Sub-mixing With Group Channels
Linking channels can be a useful way of handling the mix in sections, but there's another useful technique for audio-based channels (which can be used in addition to linking channels, incidentally): sub-mix them through Group channels. For example, you could route the individual audio outputs of the channels containing drum-kit sounds to a Group channel, which would enable you to treat the output of the drum kit as a single stereo channel with one fader. It would then be easy to, for example, use a plug-in as an insert effect (a compressor, for example), across the entire output of the drum kit.

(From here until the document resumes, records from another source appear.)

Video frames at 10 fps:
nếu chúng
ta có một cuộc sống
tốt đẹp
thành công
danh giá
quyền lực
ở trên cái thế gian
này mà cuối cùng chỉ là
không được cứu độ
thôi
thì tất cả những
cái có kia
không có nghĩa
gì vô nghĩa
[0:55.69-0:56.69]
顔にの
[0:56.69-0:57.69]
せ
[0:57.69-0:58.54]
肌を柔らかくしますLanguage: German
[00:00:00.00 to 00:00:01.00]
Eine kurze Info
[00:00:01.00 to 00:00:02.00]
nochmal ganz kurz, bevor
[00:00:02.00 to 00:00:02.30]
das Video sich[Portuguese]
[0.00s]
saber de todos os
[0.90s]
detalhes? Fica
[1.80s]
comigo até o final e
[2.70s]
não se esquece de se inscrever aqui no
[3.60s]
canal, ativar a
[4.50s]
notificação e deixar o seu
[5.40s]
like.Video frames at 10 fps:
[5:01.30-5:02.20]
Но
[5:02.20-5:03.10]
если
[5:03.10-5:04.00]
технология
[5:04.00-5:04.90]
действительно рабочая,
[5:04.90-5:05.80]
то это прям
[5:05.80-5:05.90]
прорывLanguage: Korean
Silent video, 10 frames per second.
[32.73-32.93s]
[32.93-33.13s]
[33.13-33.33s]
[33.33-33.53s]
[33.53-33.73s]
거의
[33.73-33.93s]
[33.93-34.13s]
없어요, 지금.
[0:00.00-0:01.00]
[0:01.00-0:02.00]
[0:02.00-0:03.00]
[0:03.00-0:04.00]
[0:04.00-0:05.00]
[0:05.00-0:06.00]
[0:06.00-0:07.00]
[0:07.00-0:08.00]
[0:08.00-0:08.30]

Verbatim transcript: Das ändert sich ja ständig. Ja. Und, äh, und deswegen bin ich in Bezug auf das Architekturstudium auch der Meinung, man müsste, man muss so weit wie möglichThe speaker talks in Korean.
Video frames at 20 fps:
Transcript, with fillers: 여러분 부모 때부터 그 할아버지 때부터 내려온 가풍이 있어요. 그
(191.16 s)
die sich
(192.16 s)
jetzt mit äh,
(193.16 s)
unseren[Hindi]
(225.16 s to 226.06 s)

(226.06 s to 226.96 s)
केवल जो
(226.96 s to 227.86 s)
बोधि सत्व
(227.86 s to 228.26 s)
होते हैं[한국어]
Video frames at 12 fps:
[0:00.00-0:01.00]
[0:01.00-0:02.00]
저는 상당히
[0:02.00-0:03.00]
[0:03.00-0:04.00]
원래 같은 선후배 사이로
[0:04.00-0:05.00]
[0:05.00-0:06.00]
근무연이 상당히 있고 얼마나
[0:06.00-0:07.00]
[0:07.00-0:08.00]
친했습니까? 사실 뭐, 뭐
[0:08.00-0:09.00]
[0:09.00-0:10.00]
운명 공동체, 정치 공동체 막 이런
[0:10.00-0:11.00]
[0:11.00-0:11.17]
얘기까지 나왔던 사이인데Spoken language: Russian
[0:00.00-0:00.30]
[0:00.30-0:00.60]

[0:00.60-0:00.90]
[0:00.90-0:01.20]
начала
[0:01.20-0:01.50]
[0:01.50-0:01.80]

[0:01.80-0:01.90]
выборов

To create a new Group channel, select Project / Add Track / Group Channel and choose a suitable channel configuration (mono, stereo, 5.1, and so on) from the 'Add Group Channel Track' window. Click OK. Notice how a new Group channel track is added to the Project window within a newly created Group channels Folder track. Cubase will automatically add all Group channel tracks created subsequently into this Folder track. (It's worth noting that the Group channel appears as a track on the Project window for automation purposes only — you can't drag any audio onto it directly.)
As a side note, since SX3 you can create Group channels in the Group/FX page of the VST Connections window (Devices / VST Connections) by clicking the 'Add Group' button, setting its channel configuration and clicking OK. From here you can also set which output buss the Group channel's audio is routed to.
The next step is to route the outputs of audio-based channels to the Group channel, which you can do by clicking the output selector of an audio-based channel (either in the General Section of the Inspector or above that Channel in the Mixer's Input and Output section) and selecting the Group channel from the pop-up menu.
And that's basically all there is to it — channels routed to a Group channel are processed through the latter before being sent to the Master channel, or indeed another Group channel. You can use Group channels to create sub-mixes of sections such as drum kits, keyboards, and so on, allowing the final mix to be carried out by mixing a few stereo audio channels.